Makers of ‘It’ film reboot owe careers to horror novelist Inspired by Stephen King


By Sandy Cohen

AP Entertainment Writer

BEVERLY HILLS, Calif.

In 1989, when Stephen King had already published more than 20 books, three teenagers were discovering his horror novel “It,” an 1,100-page epic about a group of adolescent outcasts and a shapeshifting villain who most often manifests as a child-eating clown.

Those teenage readers grew up to become filmmakers, and they joined forces to make “It” into a movie, opening Friday. Director Andy Muschietti, screenwriter Gary Dauberman and producer Seth Grahame-Smith say King’s work shaped the storytellers they are today, and his approval of their adaptation is critical if they’re to consider the film a success.

“There’s no way I would be a writer or a novelist without Stephen King,” said Grahame-Smith, author of “Pride and Prejudice and Zombies” and “Abraham Lincoln: Vampire Hunter,” both of which were adapted for the screen. “The last thing we would ever want is to be part of a lesser Stephen King movie.”

“He’s definitely on my Rushmore of horror writers,” Dauberman said, also mentioning Edgar Allan Poe, Christopher Pike and R.L. Stine.
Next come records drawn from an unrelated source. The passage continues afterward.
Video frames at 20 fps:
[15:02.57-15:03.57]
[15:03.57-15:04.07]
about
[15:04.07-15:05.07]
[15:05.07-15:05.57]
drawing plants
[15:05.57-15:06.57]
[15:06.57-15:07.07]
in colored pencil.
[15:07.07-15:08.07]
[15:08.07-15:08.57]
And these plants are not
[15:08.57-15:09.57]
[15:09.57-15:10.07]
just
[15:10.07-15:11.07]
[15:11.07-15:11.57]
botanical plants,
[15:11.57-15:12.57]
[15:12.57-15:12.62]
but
If King dislikes the film, “it’s like disappointing a family member in a way,” said the screenwriter, who counts the horror hit “Annabelle: Creation” among his credits. “And my wife’s from Maine (like King), so I’m like, ‘Am I going to be able to go back and visit?’ He’s just everywhere.”

Muschietti said King is one of the greatest creative influences in his life. “I’m wired with his way of telling stories,” he said.
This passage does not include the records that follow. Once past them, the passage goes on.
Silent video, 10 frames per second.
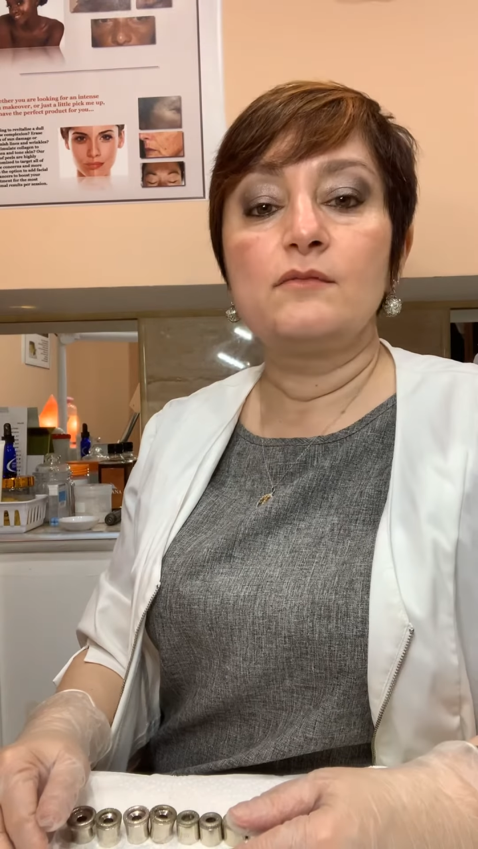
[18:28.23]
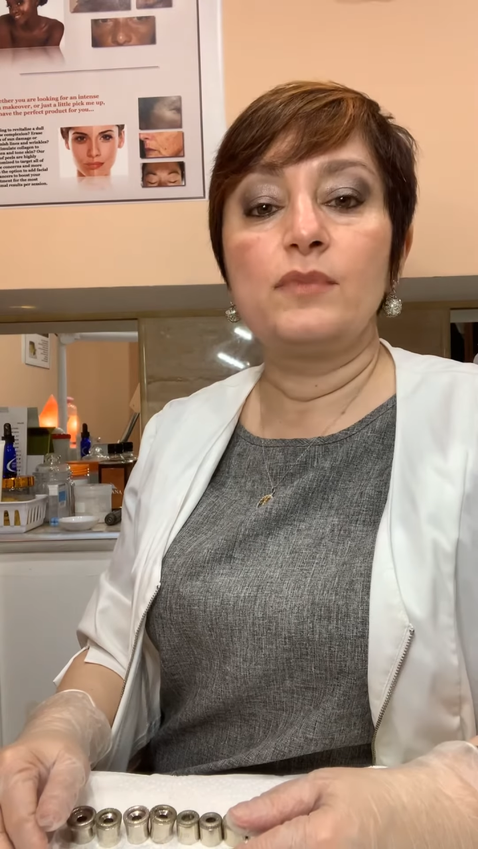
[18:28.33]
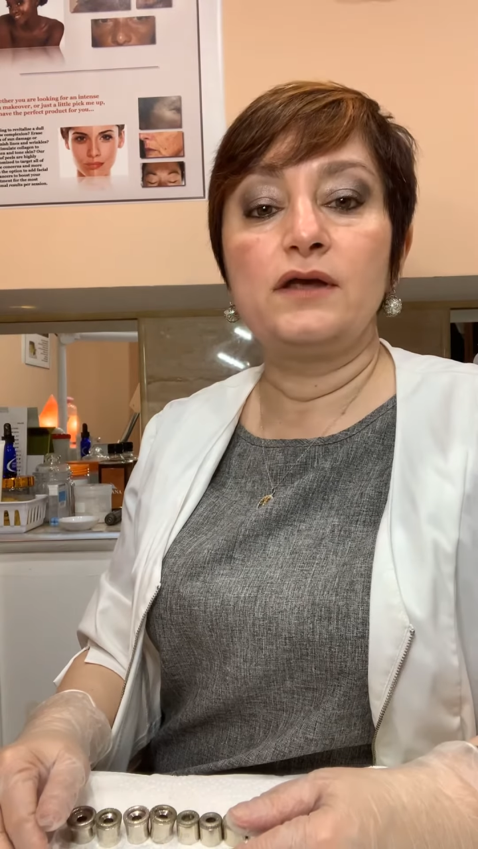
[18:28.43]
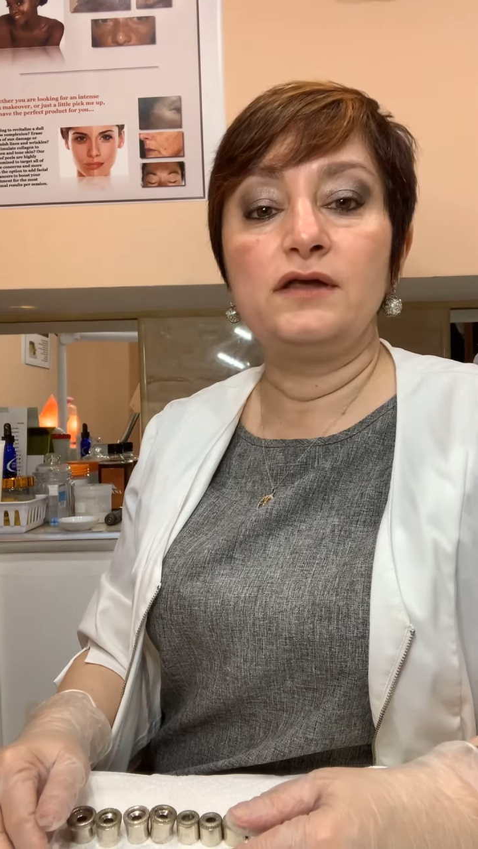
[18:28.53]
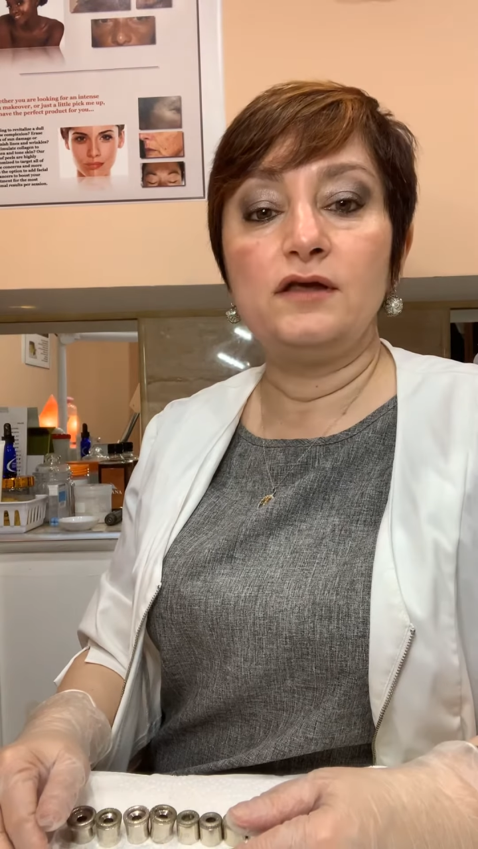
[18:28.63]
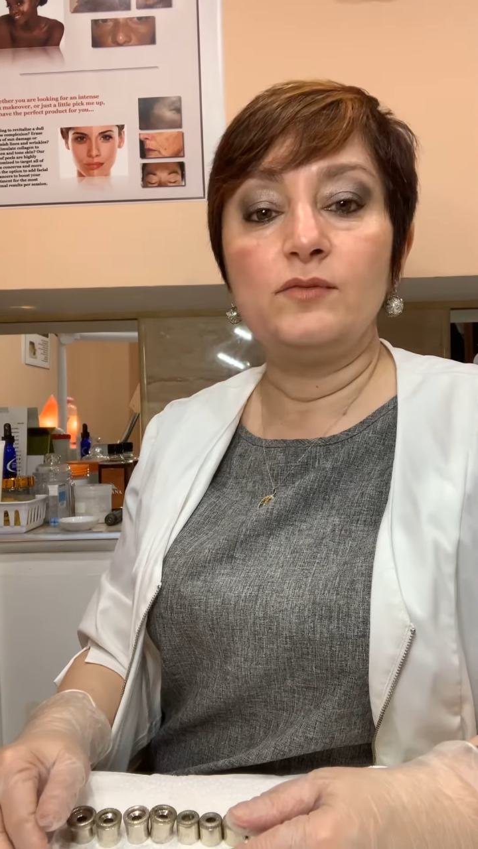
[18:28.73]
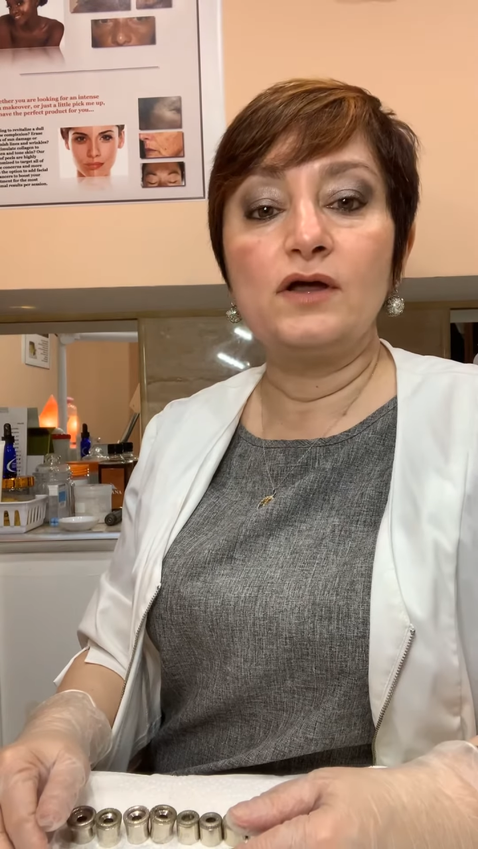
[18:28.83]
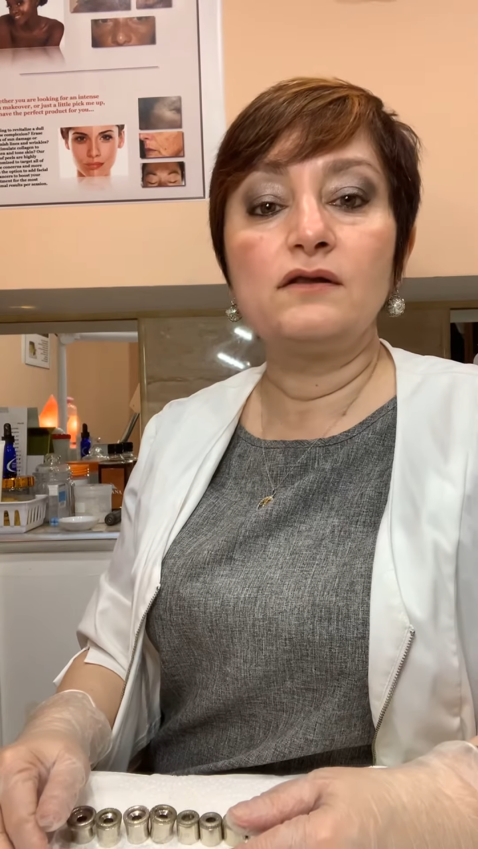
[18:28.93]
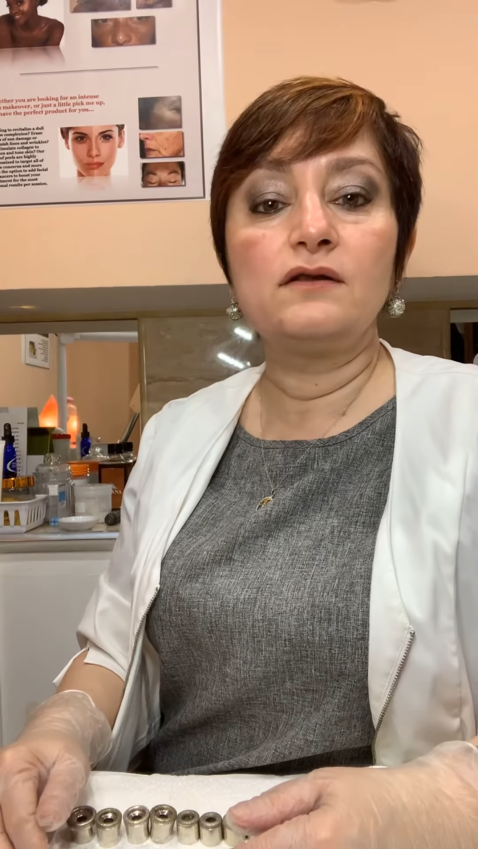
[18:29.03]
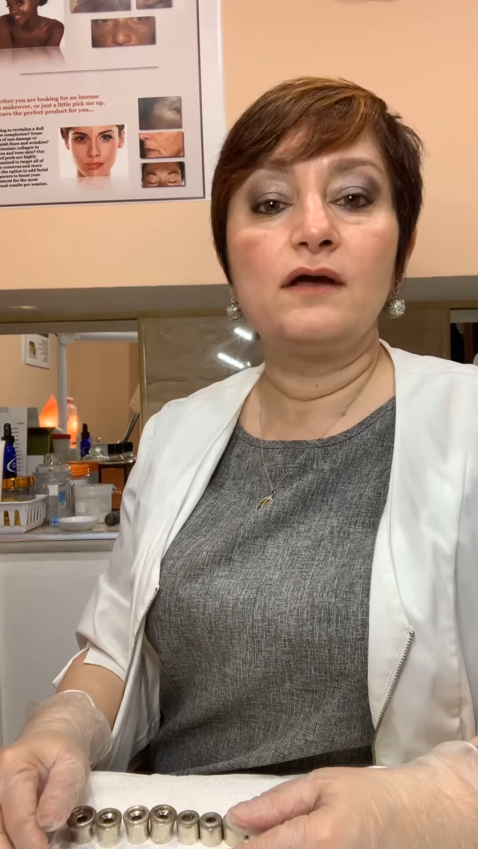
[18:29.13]
by
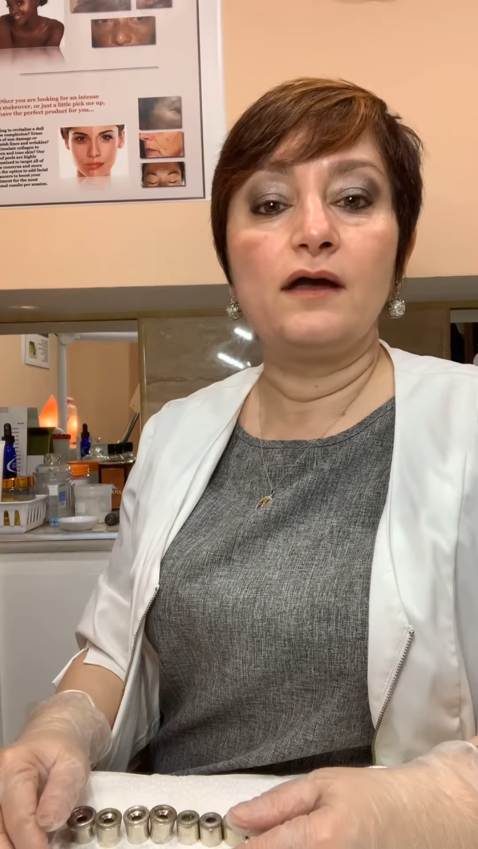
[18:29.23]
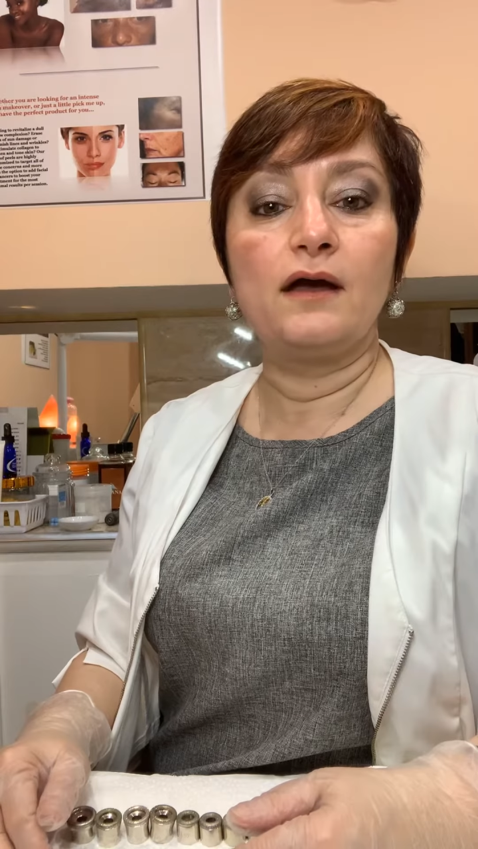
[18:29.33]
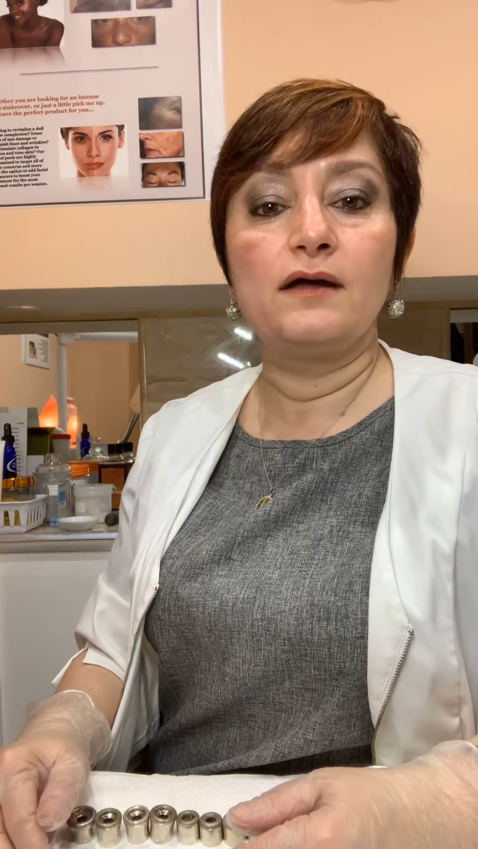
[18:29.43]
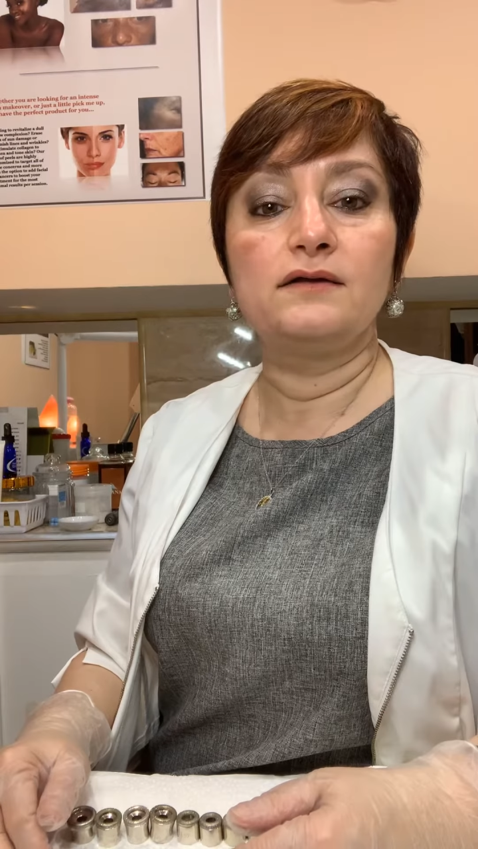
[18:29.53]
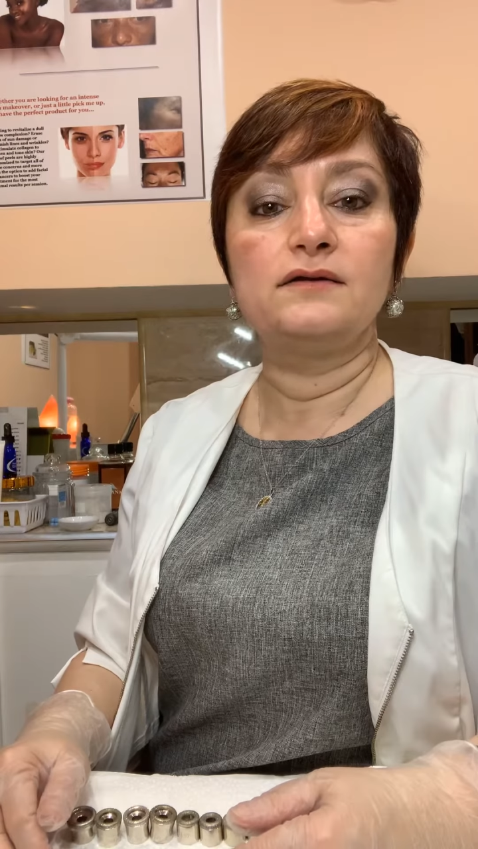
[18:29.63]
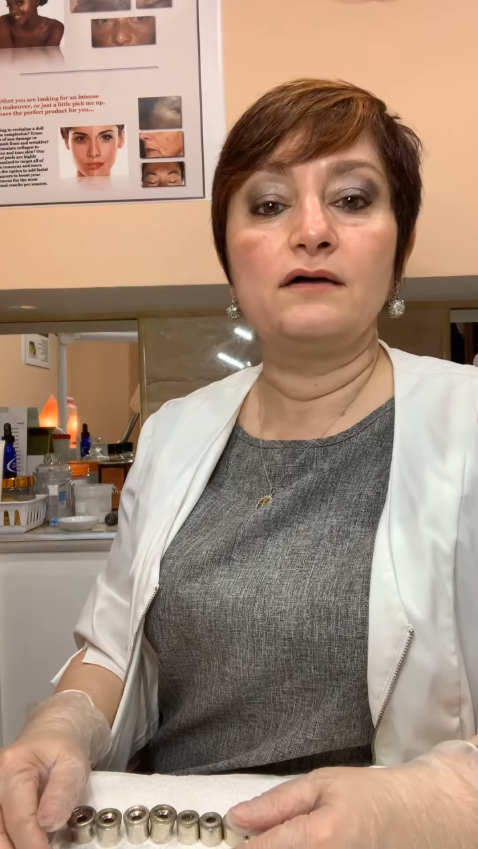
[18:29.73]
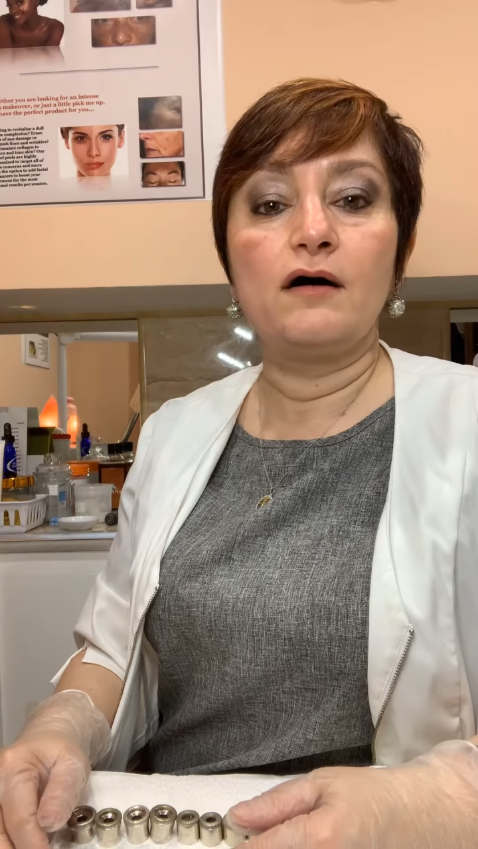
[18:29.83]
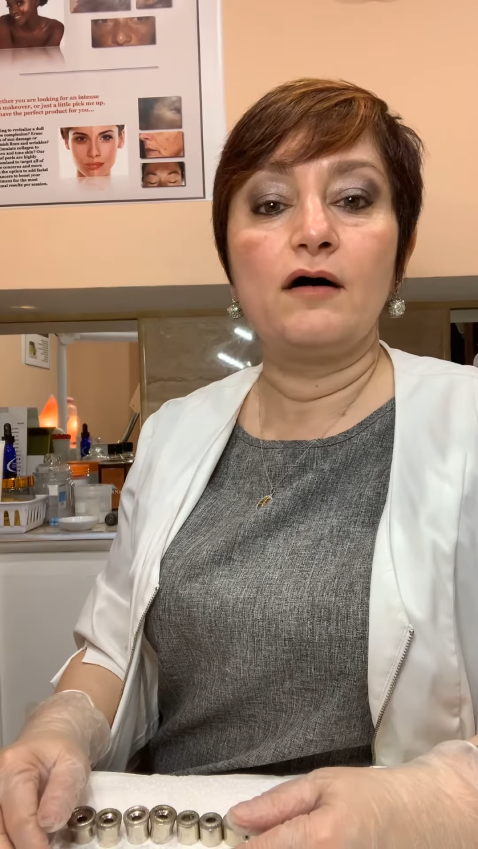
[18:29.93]
email, and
But with “It,” the filmmakers immediately made two major changes to the original novel: they chopped it in half and shifted its setting by 30 years.

“It just became evident that you can’t take an 1,100-plus page book and condense it down into one movie,” Grahame-Smith said.
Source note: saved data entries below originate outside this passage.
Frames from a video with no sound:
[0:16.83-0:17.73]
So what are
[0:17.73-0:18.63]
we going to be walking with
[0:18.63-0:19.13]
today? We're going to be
The novel centers on seven characters in Derry, Maine, during two periods in their lives: as kids in the late 1950s, and as adults in the mid-’80s. The film, though, focuses only on their childhood, when they first meet Pennywise the Dancing Clown. And it’s set around the time the filmmakers first discovered the book.

Today’s moviegoers may be more nostalgic for the 1980s than the 1950s, Grahame-Smith said.

“They remember growing up and being teenagers in the 1980s, so it just made sense to push it forward,” he said. “So that ultimately when we do hopefully get to tell the second part of the story, it’ll be present day.”

This film is about how a group of kids who call themselves “The Losers’ Club” band together when they discover a mysterious and evil force is responsible for the frequent disappearance of children in their small town. They decide that their only chance of beating it is to stick together.

King said in an interview last week that the book is among his favorites, “in kind of a problematic way.”

“There was a point in my career where people were calling me Horrormeister and, you know, the scary guy. And I thought well, fine. OK. We’ll do a final exam and I will say everything there is to say that I know about monsters and fear and how childhood is the perfect growth medium for terrifying things — everything from Hansel and Gretel to the Werewolf of London — and I’ll put it all in one book and that will be it, that will be done and I can move on and do whatever other things that I’ve got to do,” King said by phone.